What the task requires | Each line of the data must be written out again verbatim; no image belongs in the copy.
------ Source records
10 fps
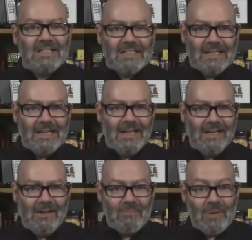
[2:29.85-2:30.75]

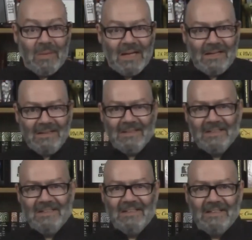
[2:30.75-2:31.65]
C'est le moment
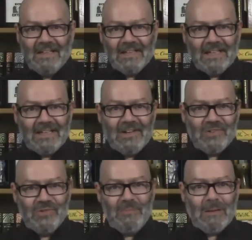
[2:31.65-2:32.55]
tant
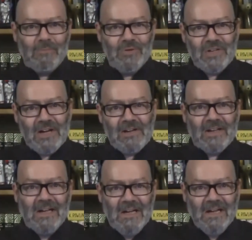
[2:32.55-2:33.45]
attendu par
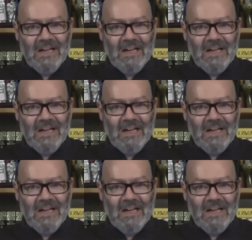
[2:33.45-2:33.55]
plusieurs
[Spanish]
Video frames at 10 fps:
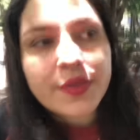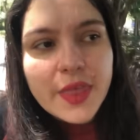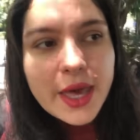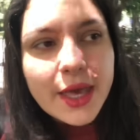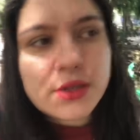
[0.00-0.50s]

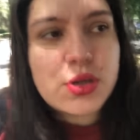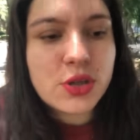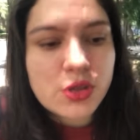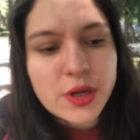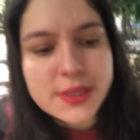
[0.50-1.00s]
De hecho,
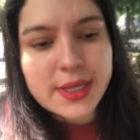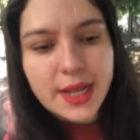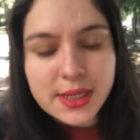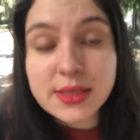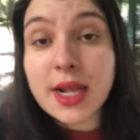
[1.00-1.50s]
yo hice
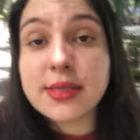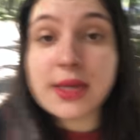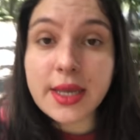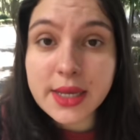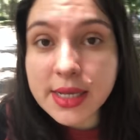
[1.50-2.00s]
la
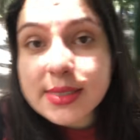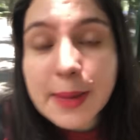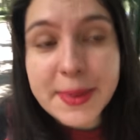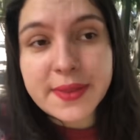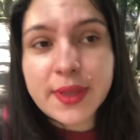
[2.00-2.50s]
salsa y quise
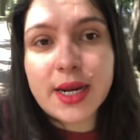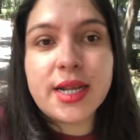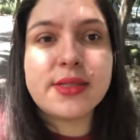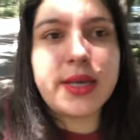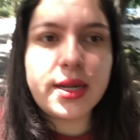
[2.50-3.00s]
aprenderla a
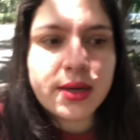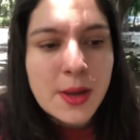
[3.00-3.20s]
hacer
------------
Exercise output |
10 fps
[2:29.85-2:30.75]

[2:30.75-2:31.65]
C'est le moment
[2:31.65-2:32.55]
tant
[2:32.55-2:33.45]
attendu par
[2:33.45-2:33.55]
plusieurs
[Spanish]
Video frames at 10 fps:
[0.00-0.50s]

[0.50-1.00s]
De hecho,
[1.00-1.50s]
yo hice
[1.50-2.00s]
la
[2.00-2.50s]
salsa y quise
[2.50-3.00s]
aprenderla a
[3.00-3.20s]
hacer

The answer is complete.